Authors: Jing Zhong, Guiguang Ding, Yuchen Guo, Jungong Han, Bin Wang

IJCAI 2018 | Conference PDF | Archive PDF | Plain Text | LLM Run Details

Reproducibility Variable Result LLM Response
Research Type Experimental Experimental results demonstrate that our approach is capable of reducing 70.1% FLOPs for VGG and 47.5% for Resnet-56 with comparable accuracy. Also, the learning results seem to reveal the sensitivity of each network layer.
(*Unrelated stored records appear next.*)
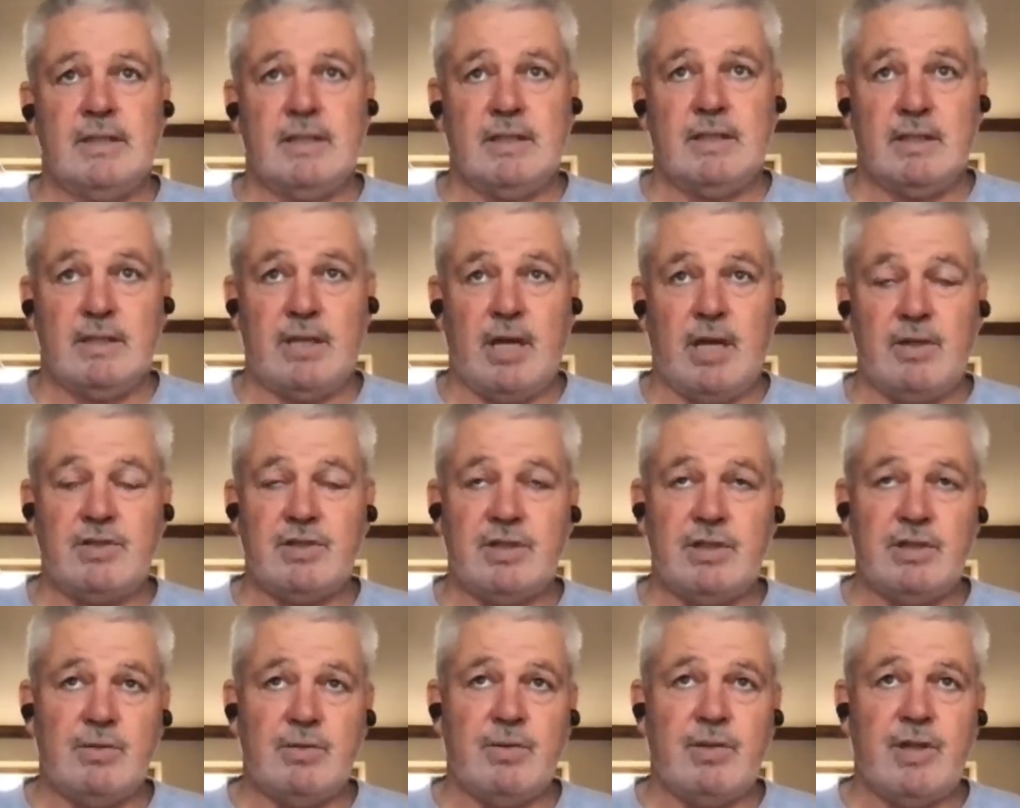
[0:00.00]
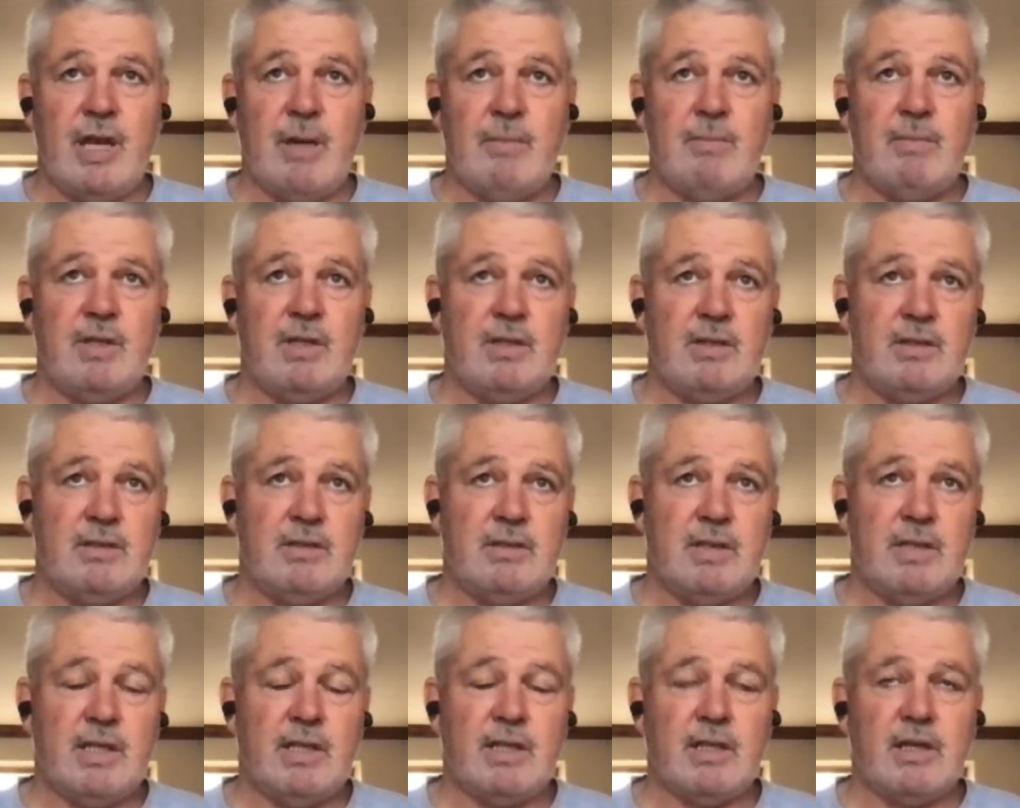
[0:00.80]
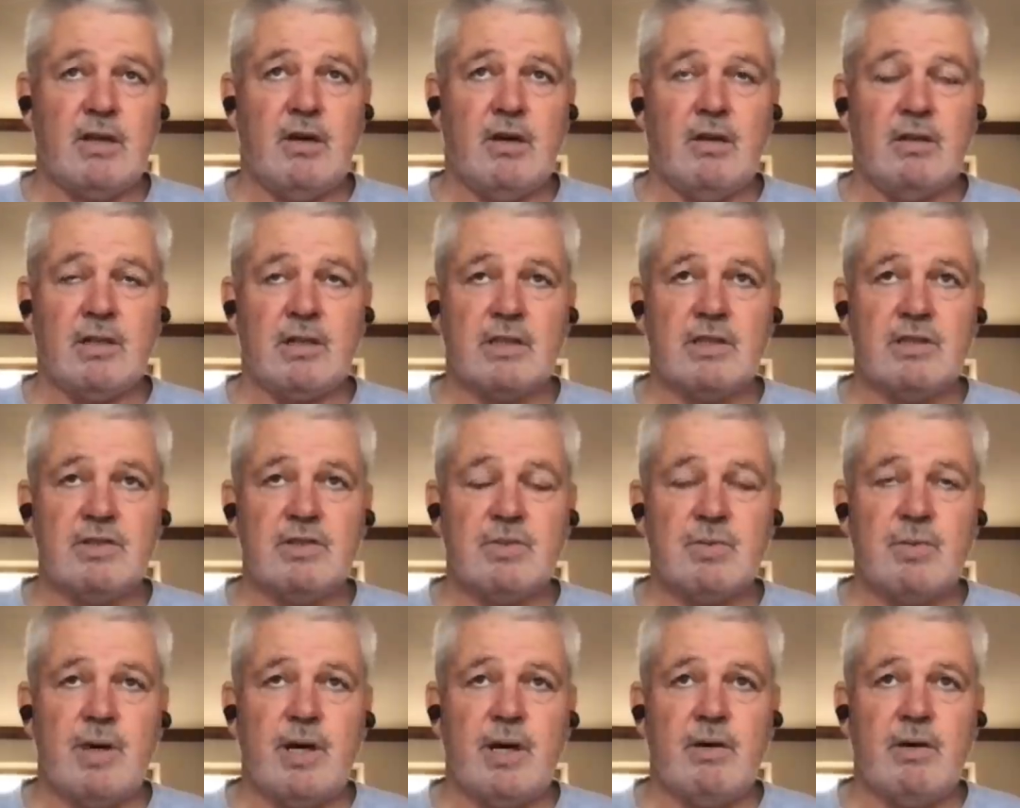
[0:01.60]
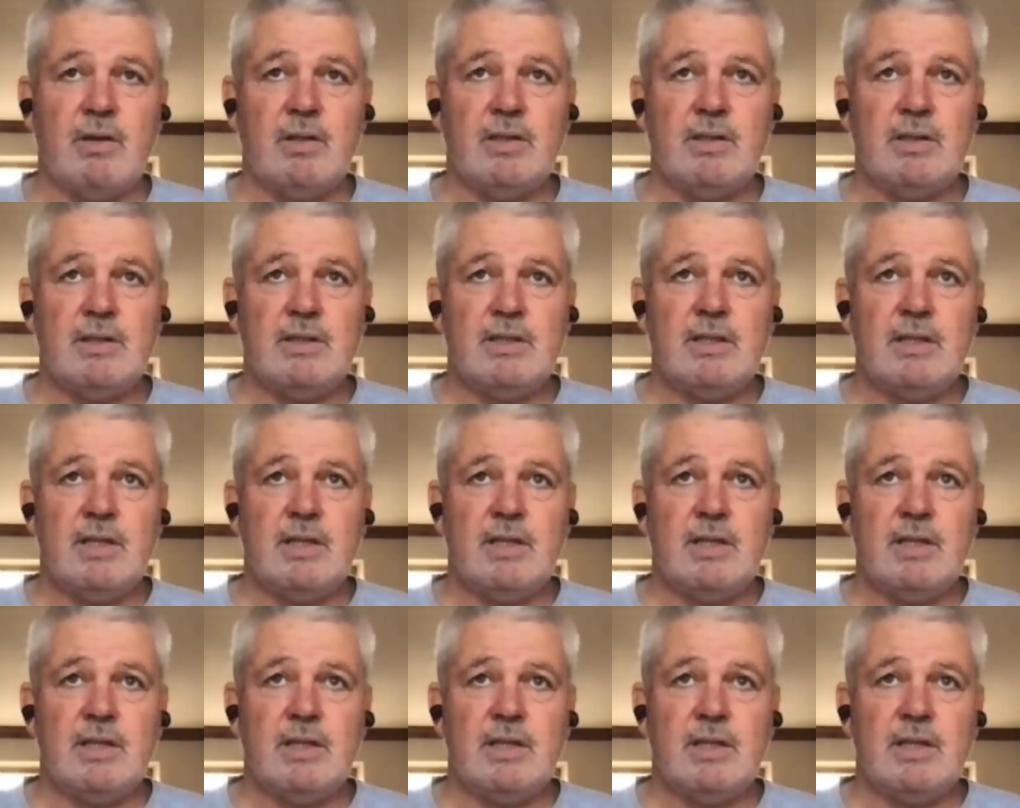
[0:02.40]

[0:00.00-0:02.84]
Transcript: Coached at Northampton and, and at Connacht as well.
Researcher Affiliation Academia Jing Zhong , Guiguang Ding , Yuchen Guo , Jungong Han , Bin Wang , Beijing National Laboratory for Information Science and Technology (BNList) School of Software, Tsinghua University, Beijing 100084, China School of Computing & Communications, Lancaster University, UK {zhongjingheart,yuchen.w.guo}@gmail.com, {dinggg,wangbin}@tsinghua.edu.cn, jungong.han@morthumbria.ac.uk
Pseudocode No The paper describes the method conceptually and through a framework diagram (Figure 2), but does not provide a formal pseudocode block or algorithm.
Open Source Code No The paper does not provide an explicit statement or link to open-source code for the methodology described.
Open Datasets Yes We empirically apply our method on three benchmark datasets: CIFAR-10, CIFAR-100, and MNIST. Two CIFAR datasets [Krizhevsky and Hinton, 2009] contain 50000 training images and 10000 test images. The MNIST contains 60000 and 10000 images for training and testing respectively.
Dataset Splits Yes In all the datasets, 10% images are split from training set as validation set used for evaluating new network structures and calculating their reward signals to LSTM.
Hardware Specification Yes All the experiments are implemented with Py Torch on one NVIDIA TITAN X GPU.
Software Dependencies No The paper mentions 'Py Torch' but does not specify a version number or other software dependencies with their versions.
Experiment Setup Yes In the experiments, we train the initial models from scratch and calculate their accuracies as baselines. The pruning rate Rprune is set to 0.2. During fine-tuning, the teacher instructs the student to train for 30 epochs on CIFAR datasets and 10 epochs on MNIST dataset. When LSTM no longer produces better network structures within 10 epochs, the algorithm is terminated. We retrain the network with the best reward for 250 epochs on CIFAR and 100 epochs on MNIST. Both training and validation datasets are used for retraining the network with fixed learning rate 0.001 to get its final accuracy. In every epoch for training LSTM, 5 parent network architectures with biggest rewards are picked and fed into LSTM successively. Their rewards are taken as baselines b in policy gradient method. If there are no more than 5 structures in local, all the local networks are taken as inputs. In the first epoch, the input is the pre-trained network.